▸ **About this exercise**
Only the lines below from the one that contains "Video frames at" through the one that contains "What the speaker" should appear in your answer, exact and without pictures.

▸ **Saved entries**

*** Begin section ***

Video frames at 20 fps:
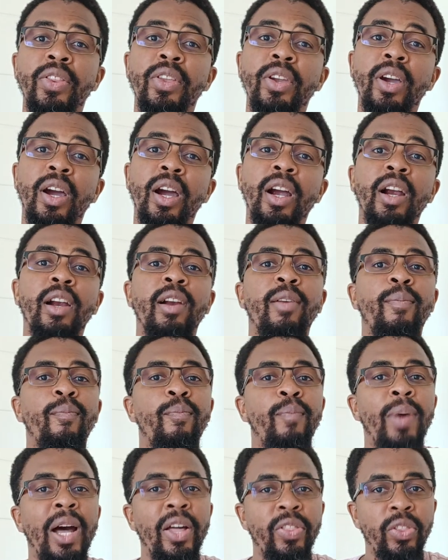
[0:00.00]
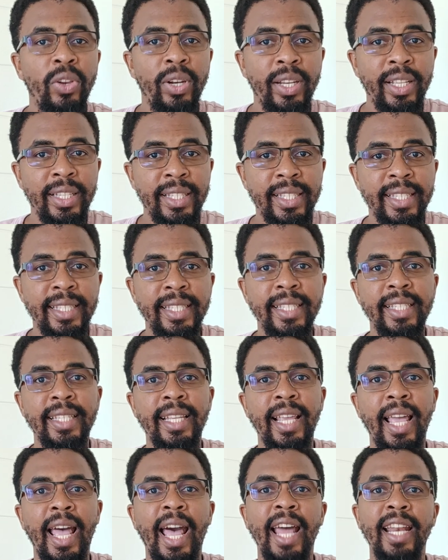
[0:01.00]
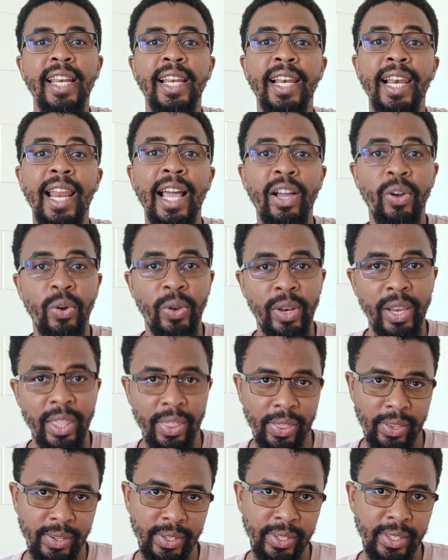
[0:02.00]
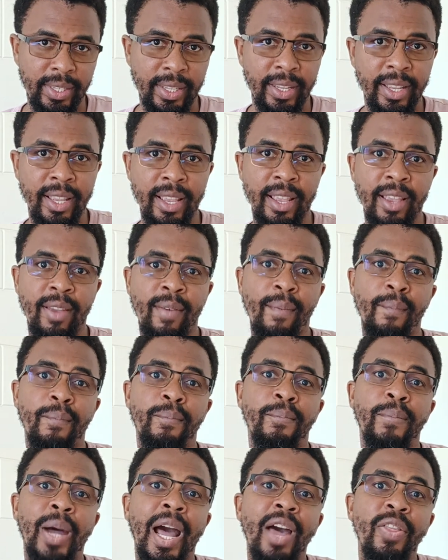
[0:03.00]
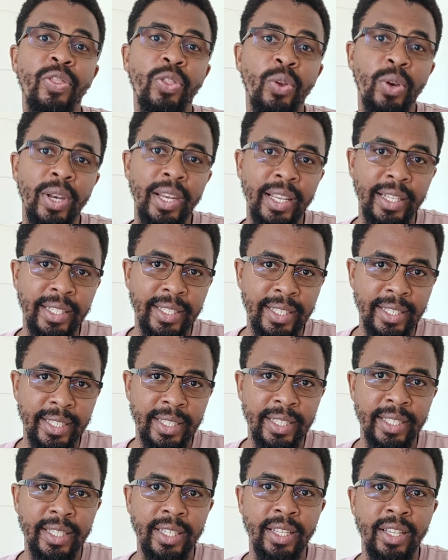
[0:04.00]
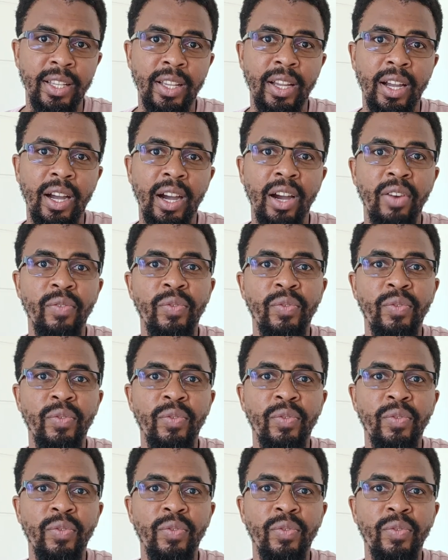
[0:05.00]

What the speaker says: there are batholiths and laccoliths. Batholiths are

*** End section ***
*** Begin section ***

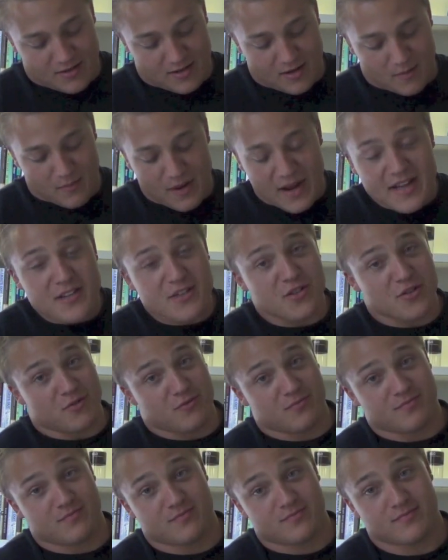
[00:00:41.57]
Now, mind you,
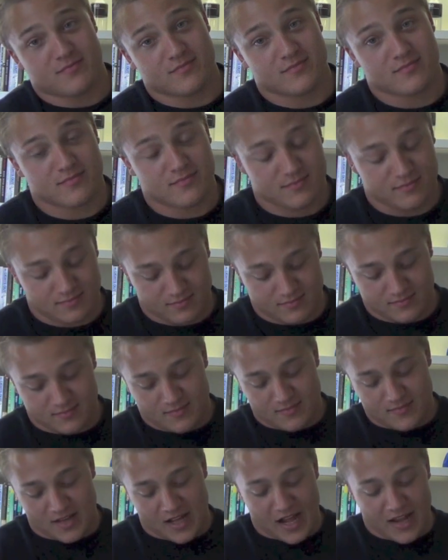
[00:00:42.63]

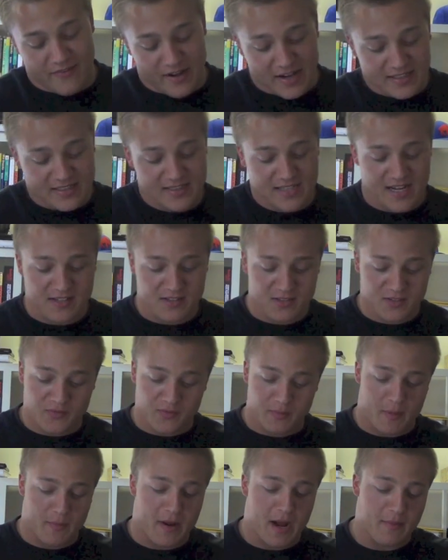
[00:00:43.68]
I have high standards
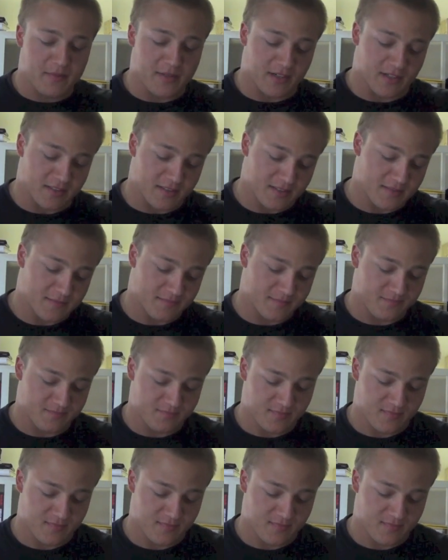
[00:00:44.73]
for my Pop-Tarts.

*** End section ***

▸ **Output for this task**
Video frames at 20 fps:
[0:00.00]
[0:01.00]
[0:02.00]
[0:03.00]
[0:04.00]
[0:05.00]

What the speaker says: there are batholiths and laccoliths. Batholiths are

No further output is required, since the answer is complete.